If state prosecutors do wind up taking the case, they may have to address a potential conflict of their own.

One of the leading challengers for Beckett's seat is Brian Kunzi, an 11-year resident of Pahrump who heads up the insurance fraud unit for the attorney general's office.

Further complicating the matter is Beckett himself, who called a news conference in Pahrump the day after his arrest and announced the appointment of his own special prosecutor, attorney Leslie Stovall.

Beckett said it will be Stovall's job to investigate charges of political corruption and abuse of power by public officials in Nye County.

It appears that investigation will focus on DeMeo and his deputies.

Stovall was not available for comment, but a spokesman for his office said the attorney has already begun collecting documents and swearing in deputies to conduct the probe.

DeMeo said Beckett has no authority to appoint a special prosecutor, and the sheriff's office is under no obligation to cooperate with Stovall and his associates.
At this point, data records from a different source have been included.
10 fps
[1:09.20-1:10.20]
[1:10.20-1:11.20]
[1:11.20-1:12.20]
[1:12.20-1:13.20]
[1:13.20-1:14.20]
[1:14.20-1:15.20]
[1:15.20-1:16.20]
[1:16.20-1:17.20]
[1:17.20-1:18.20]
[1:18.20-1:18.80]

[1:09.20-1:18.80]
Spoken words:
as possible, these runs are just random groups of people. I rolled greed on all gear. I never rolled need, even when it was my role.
DeMeo said Beckett's special prosecutor will have "no more standing" with the sheriff's office than would any private investigator or attorney.

"He's a personal friend and a supporter of Mr. Beckett in his campaign," DeMeo said of Stovall. "It's like the fox appointing the dog to watch the chicken coop. It's an inherent conflict."
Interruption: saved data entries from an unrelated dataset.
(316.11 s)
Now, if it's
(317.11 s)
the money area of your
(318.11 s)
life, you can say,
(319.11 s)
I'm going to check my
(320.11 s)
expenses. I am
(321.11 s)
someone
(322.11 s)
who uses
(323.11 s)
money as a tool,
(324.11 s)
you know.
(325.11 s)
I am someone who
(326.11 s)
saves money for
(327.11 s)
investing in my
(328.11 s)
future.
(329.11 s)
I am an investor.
Davis called it something else: "I think it's a travesty of justice, and I don't think it's going to fly."

The allegations against Beckett stem from a bank account set up to collect restitution payments from people charged with writing bad checks.

In April, deputies used a search warrant to seize a computer, checkbook and other records related to the account after Beckett reportedly skipped several meetings with county Treasurer Gary Budahl and Dan McArthur, the county's independent auditor.
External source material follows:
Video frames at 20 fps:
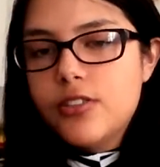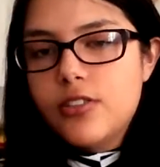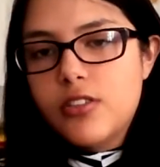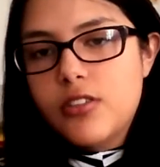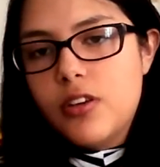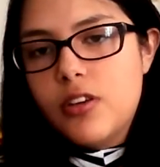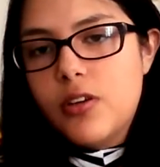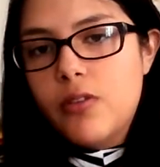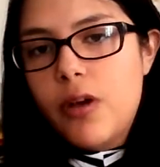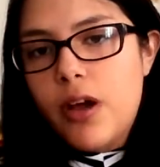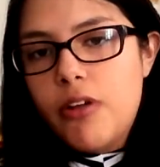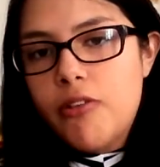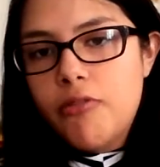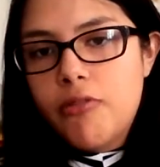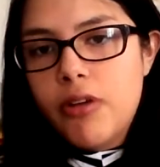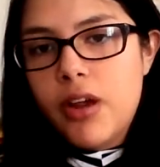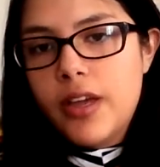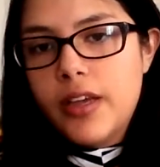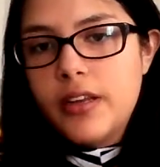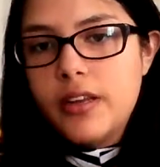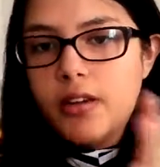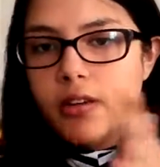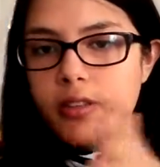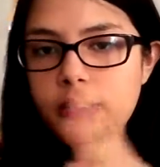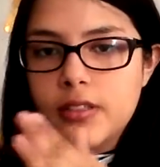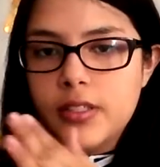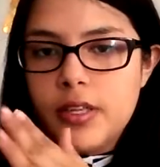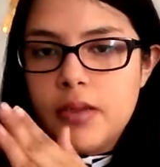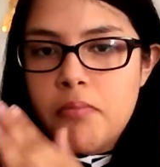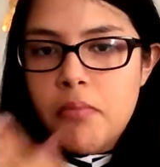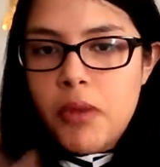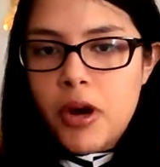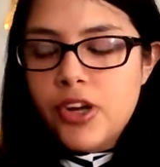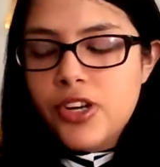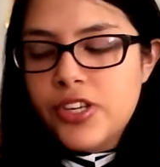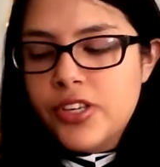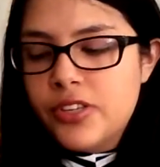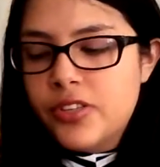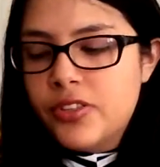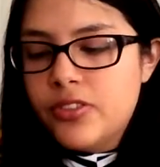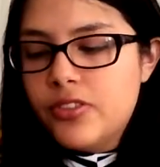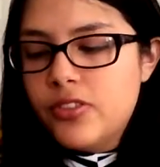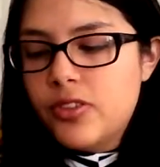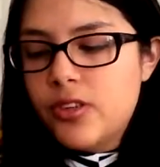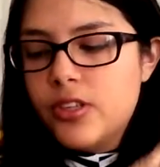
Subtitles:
so I write on the margins,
According to investigators, several hundred dollars worth of checks from the account were written to cash with no documentation to indicate where the money went.

Approximately $6,000 from the fund went to the pep squad at Pahrump Valley High School for new uniforms and cheer competitions, authorities said.

Beckett's daughters were cheer­leaders at the school, and his wife coached the team.

Beckett could not be reached for comment for this story, but in a phone interview the night of his arrest he denied the charges and blamed the investigation on his political enemies.

Both the district attorney and the sheriff are locked in re-election races. Beckett has drawn six challengers in his bid for a fifth four-year term.

DeMeo said a few county residents have told him he should have held off on the investigation until after the election.

His response to that: "Why should we wait? Why should justice wait? I don't care who the individual is. If they commit a crime in Nye County ... we put them in handcuffs."

DeMeo said he sees no conflict in his office investigating the county's chief prosecutor and top legal adviser, but he knew he would face criticism either way. If he turned the case over to the Nevada Division of Investigation or another outside agency, the knock would be that his department wasn't up to the job, DeMeo said.

This isn't the first time Beckett has had to campaign his way through distractions. During his 2008 run for judge, he had to answer questions about a bizarre Father's Day incident in which he crashed two vehicles in a six-hour span on the same stretch of California highway.

He was booked for drunken driving after the second crash, but the charge was dropped when he pleaded guilty to misdemeanor reckless driving and agreed to complete a class on the dangers of alcohol and automobiles.

Now he's back in the news, his name at the center of yet another story that has observers smiling and shaking their heads at the strange stuff that always seems to happen in Nye County.

But to Davis, this is no laughing matter.

"It's a sad day in Nye County history. It's a sad day for the legal profession," the judge said. "It's just a sad day."